Cautionary Tips to Manage Rapid Business Growth 2022

Cautionary Tips to Manage Rapid Business Growth

Growth: It’s what every company wants to achieve. is an important goal for every company, especially for a new or small business looking to gain traction? However, too much growth over a brief period can be dangerous. If a business continues to scale without adequate tools and resources to manage it, it won’t be able to sustain itself in the long run.

Here are 19 red flags to watch out for so that you can promptly address them and ensure healthy and sustainable growth for your company.

1. Employees Are Confused by Your Culture

Pause and look at your culture. If the company starts to feel and look as if it has either moved away from its core culture or that the employees are confused by it, that is a sure sign that it is time to slow down and reassess. Growth is great but growing without an aligned culture will hurt more than not hiring enough people. Get ahead of your culture before it gets ahead of you. – Brooks E. Scott, Merging Path Coaching

2. You Don’t Have Scalable Processes

A lack of process is a good sign that the company has outgrown its current cycle. If the processes are the same as those for a small business, and not for a scaling business, this is normally a good sign of this problem. – Andrew Constable, Visualise Solutions

3. Your Quality Standards Aren’t Being Met

One way to tell if your company is growing too quickly is to continually assess the quality of service through customer feedback. If established quality standards are not where you expect them to be, that is an indicator that you need to address. – Brent McHugh, Christar International

4. Senior Hires Don’t Know How to Be Successful

The first marker that your company is growing too quickly is when your experienced hires aren’t clear on how to be successful and don’t know what their decision rights and success metrics are. If you have employees wondering, “How do I succeed here? I’m not feeling successful,” then you’re moving too fast and not taking the time needed to clearly define roles and integrate new hires. – Andrew Blum, The Trium Group

5. Your Resources Are Stretched Too Thin

You may be growing too quickly if you’re stretching your resources (cash, people, service and quality) beyond your normal standards of excellence. Sometimes it’s better to slow down, assess your situation and ensure that you are giving a first-class service to clients while upgrading for the long-term. – Jay McDonald, Middleton McDonald Group, Inc.

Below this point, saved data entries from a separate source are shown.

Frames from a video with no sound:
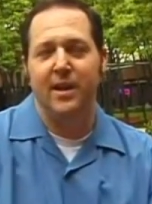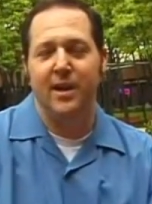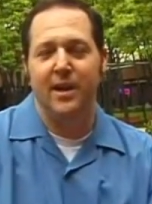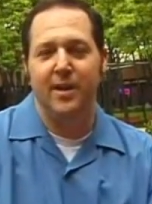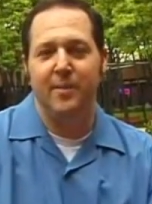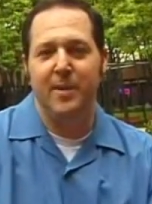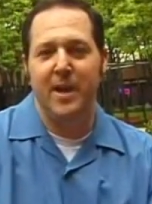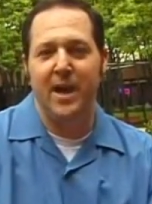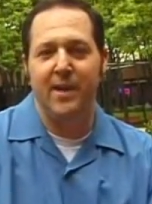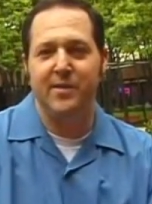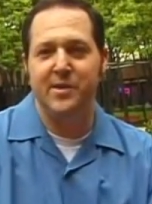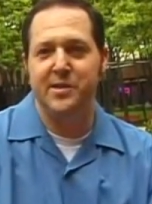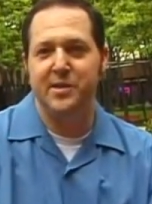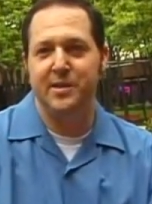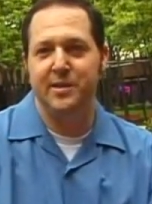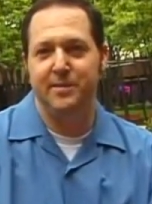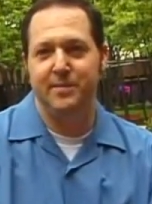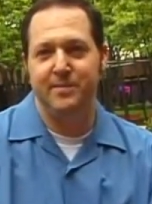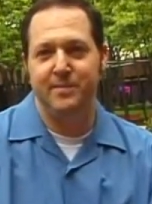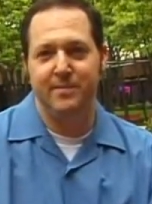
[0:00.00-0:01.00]

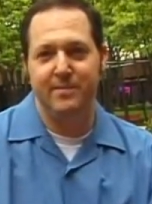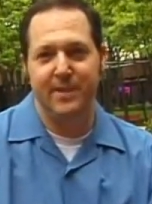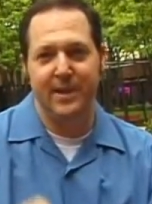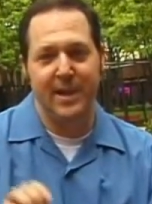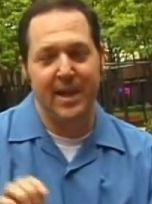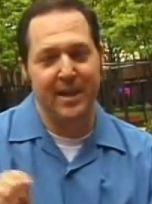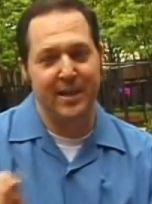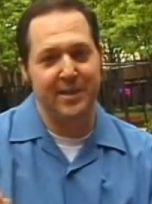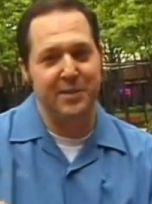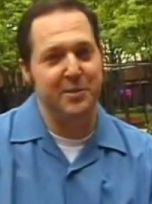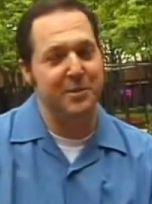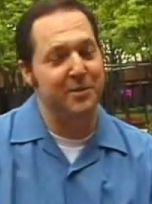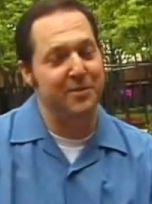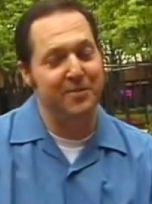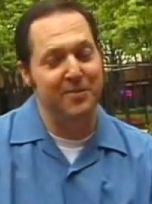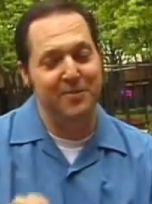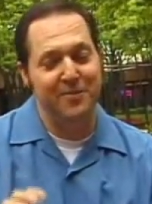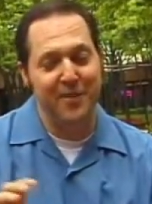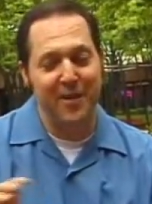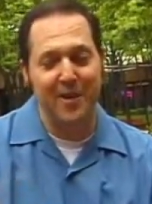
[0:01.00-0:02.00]
Obviously, he got into
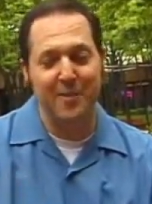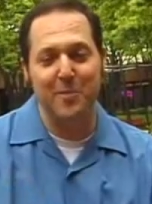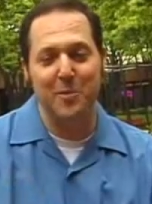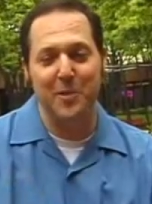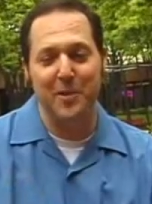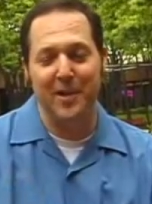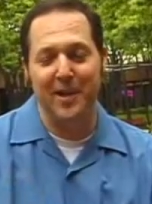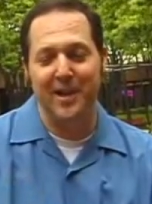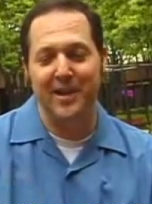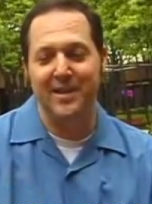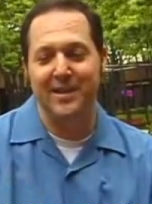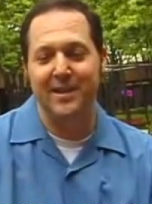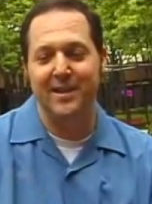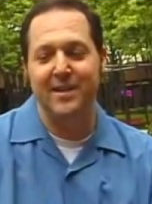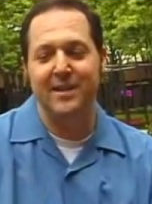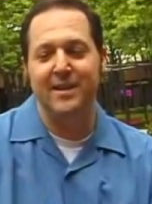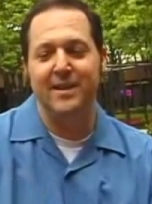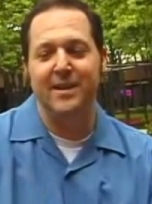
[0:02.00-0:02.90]
it far more than I did.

6. You Don’t Have Systems to Manage and Support Growth

It’s less a question of whether or not you are growing too quickly and more a question of, “Do we have the systems set up to manage and support our growth?” Businesses make the mistake of thinking they can wait to build systems until they need them. By the time you need the systems, it’s too late to build them! So, check your systems and ask yourself, “What will break if we grow?” – Debra Russell, Debra Russell Coaching, LLC.

7. Employees Have Lost Sight of Your Culture

Does your company emphasize company culture? If so, when rapid growth keeps you from “touching” every employee on a regular basis, they may lose sight of it. Invest time in creating cultural ambassadors. Develop their passion for the culture and charge them with carrying the culture banner throughout the company. That way, employees will be reminded to walk the company culture talk. – Ron Young, Trove, Inc.

8. You’re Taking on Business You Can’t Handle

As a business owner, I have learned not to take on business that we can’t handle. It’s not good for business when you overload your employees and make promises to clients that are impossible to complete. It’s very hard to turn business away; however, proper planning and staffing are key to accommodating growth. – Barbara Adams, CareerPro Global, Inc.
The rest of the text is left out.